**What this task involves:**
Although pictures appear in the records, the copy must leave them out and match everything else exactly.

**Listed records:**
......

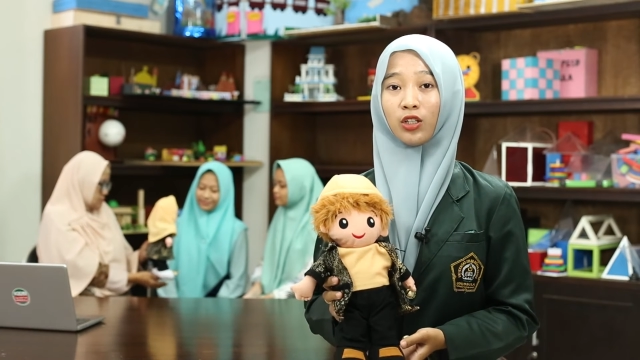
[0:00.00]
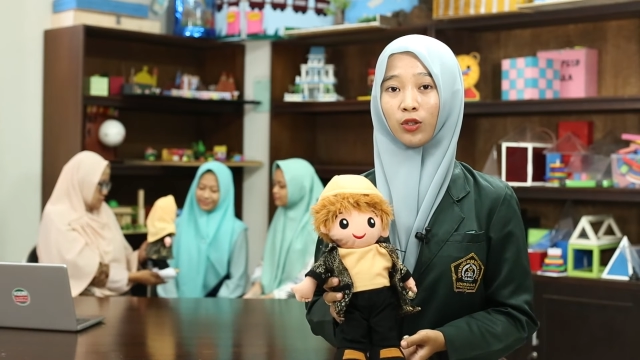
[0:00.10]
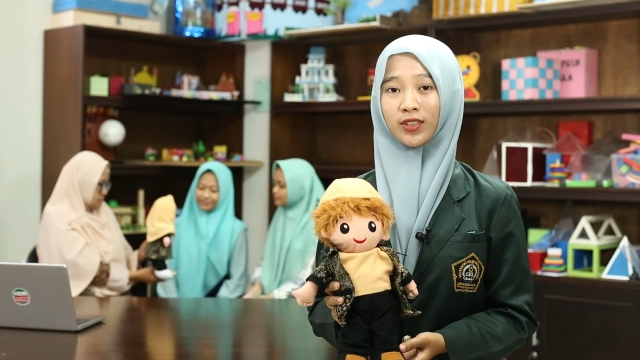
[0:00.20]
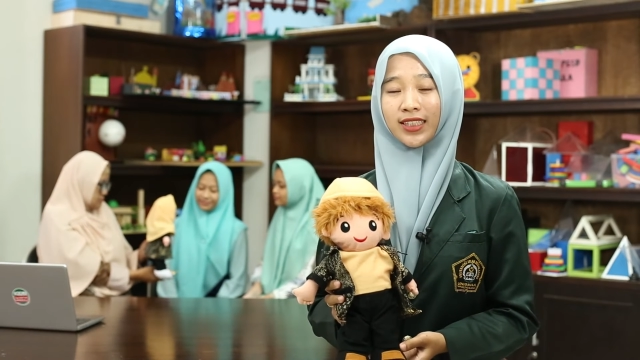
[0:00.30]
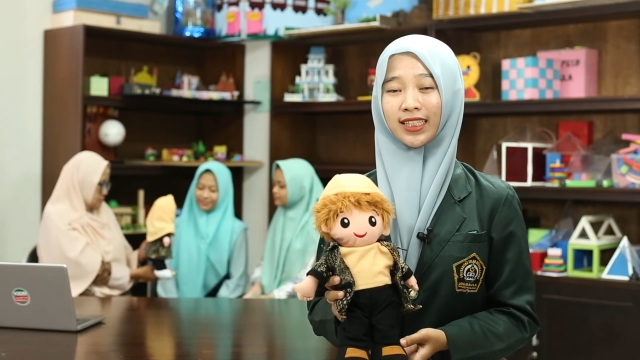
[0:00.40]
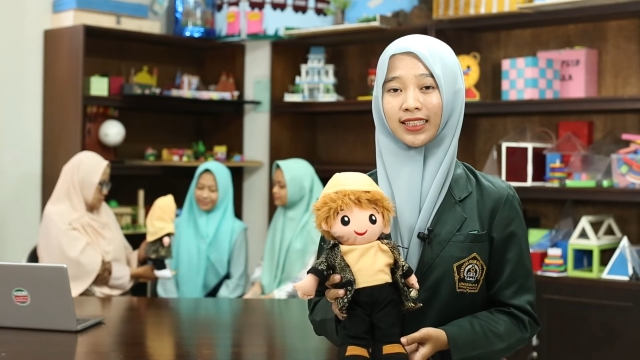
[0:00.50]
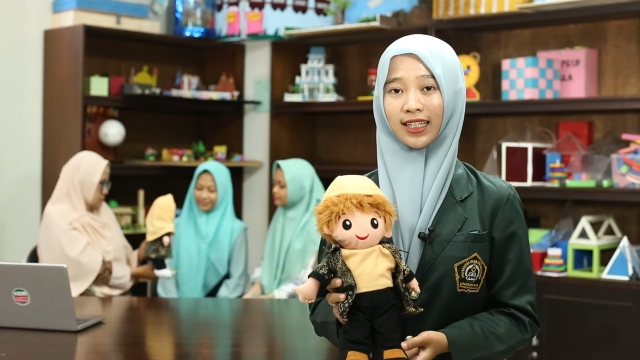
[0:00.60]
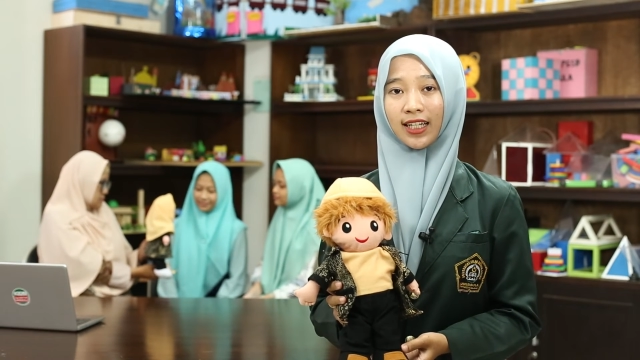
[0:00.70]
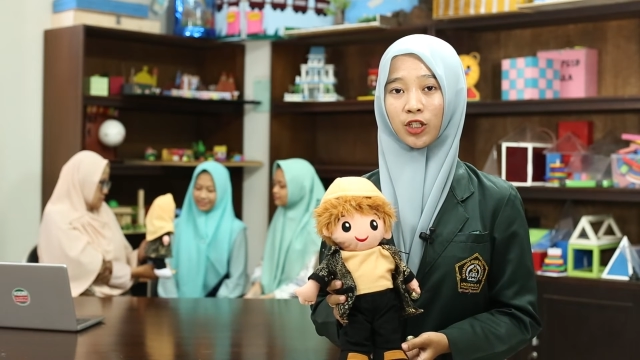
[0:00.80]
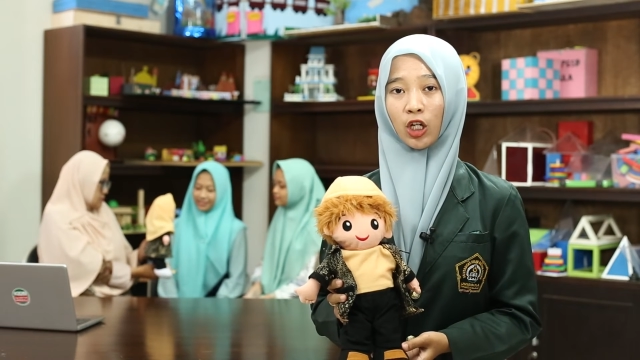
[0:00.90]
Using
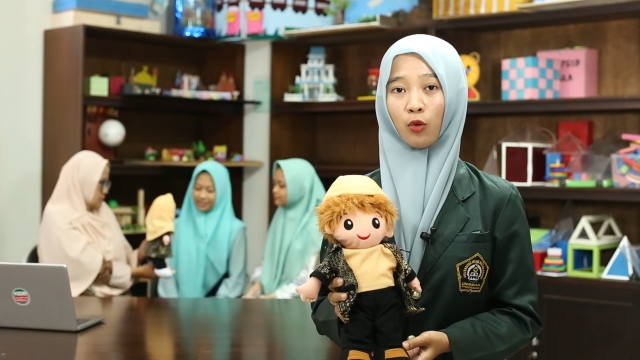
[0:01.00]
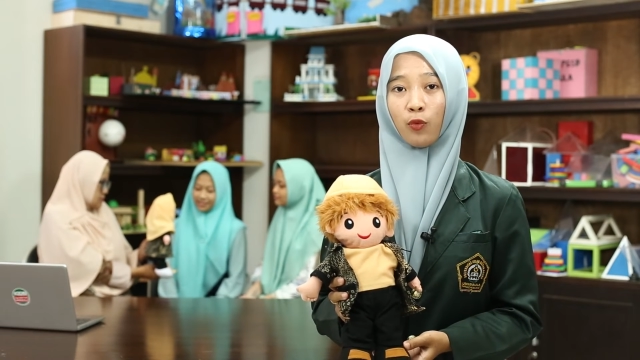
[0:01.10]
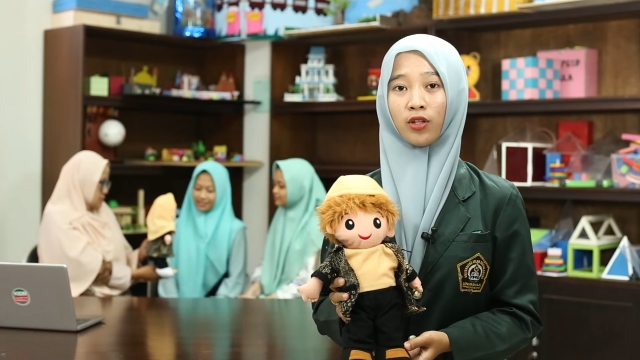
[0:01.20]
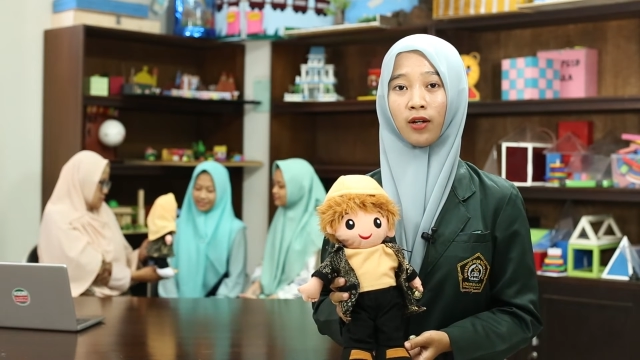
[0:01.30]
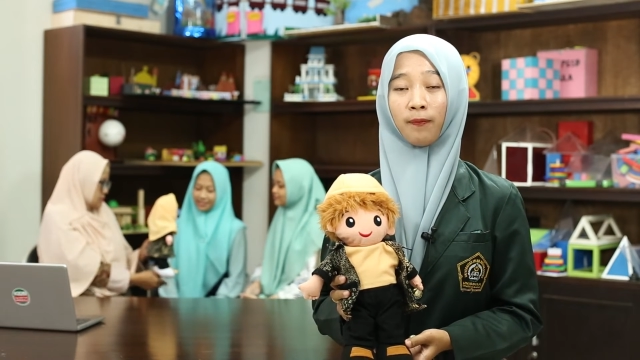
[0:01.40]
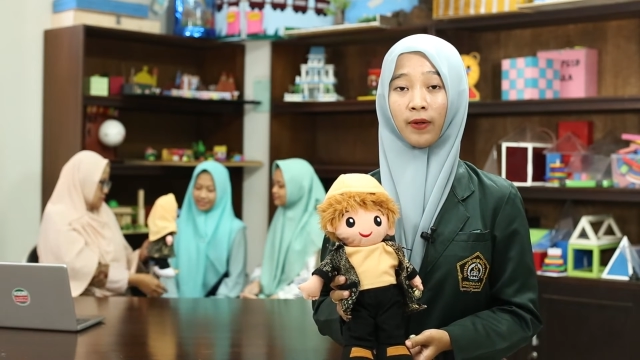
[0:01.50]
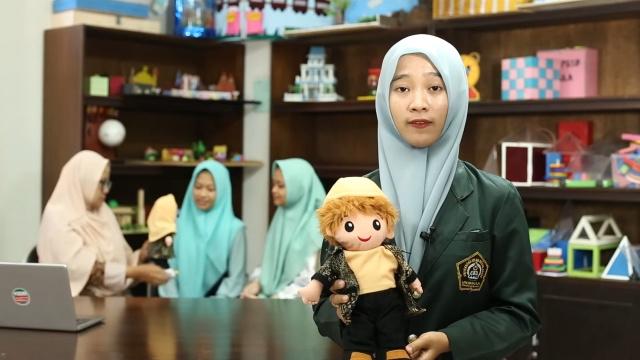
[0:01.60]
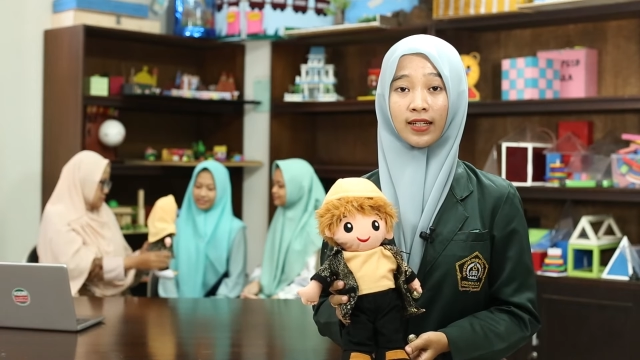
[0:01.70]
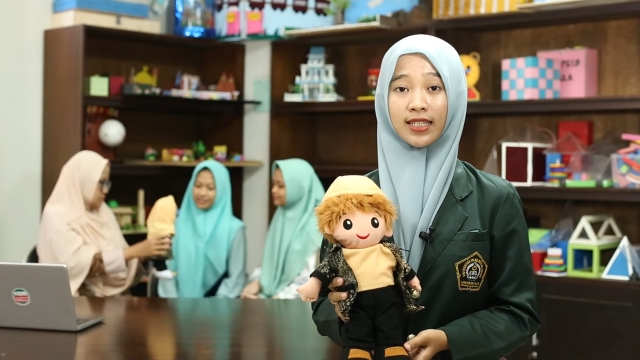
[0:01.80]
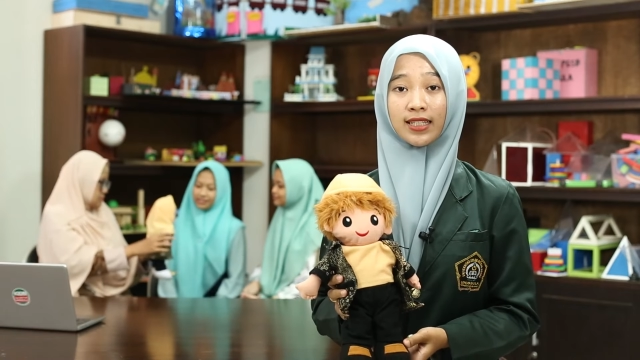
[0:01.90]
gadget without
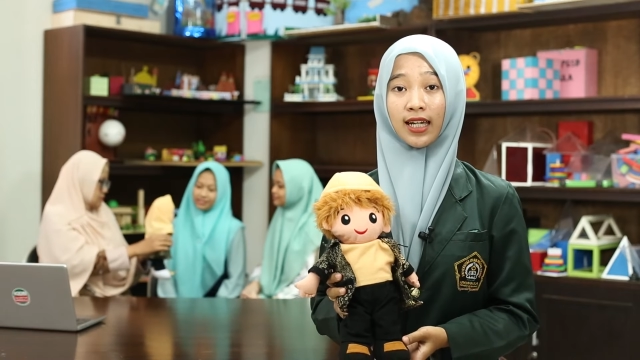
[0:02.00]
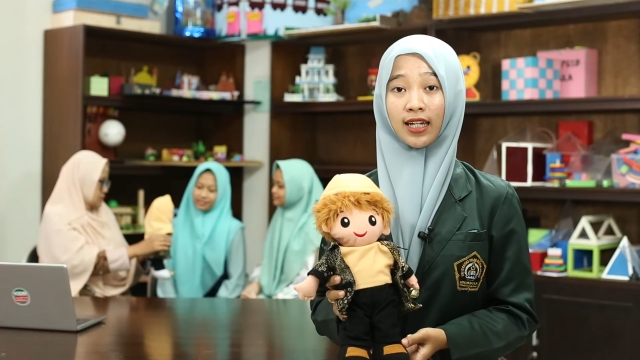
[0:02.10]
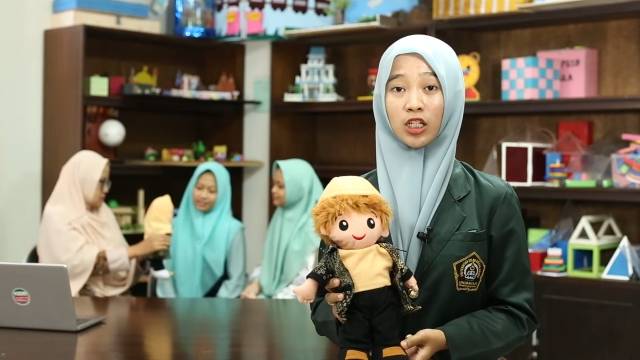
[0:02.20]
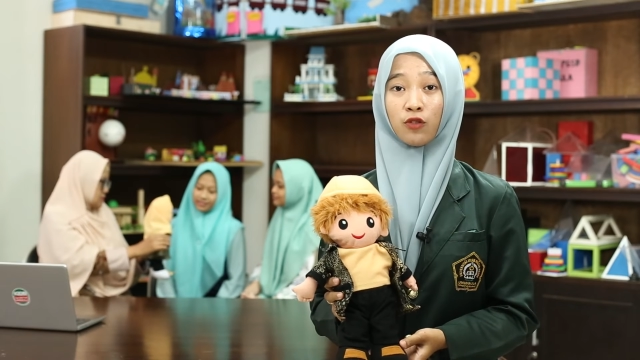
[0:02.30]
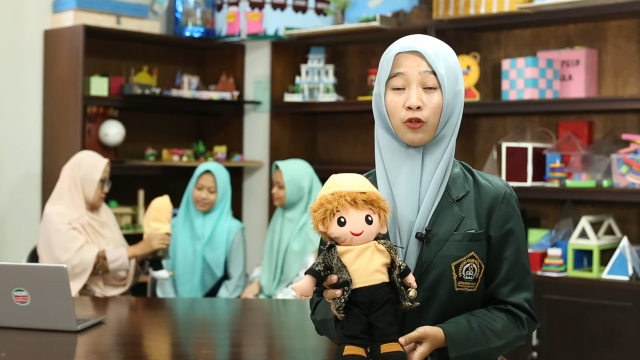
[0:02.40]
parents' guidance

......

**Written solution:**
[0:00.00]
[0:00.10]
[0:00.20]
[0:00.30]
[0:00.40]
[0:00.50]
[0:00.60]
[0:00.70]
[0:00.80]
[0:00.90]
Using
[0:01.00]
[0:01.10]
[0:01.20]
[0:01.30]
[0:01.40]
[0:01.50]
[0:01.60]
[0:01.70]
[0:01.80]
[0:01.90]
gadget without
[0:02.00]
[0:02.10]
[0:02.20]
[0:02.30]
[0:02.40]
parents' guidance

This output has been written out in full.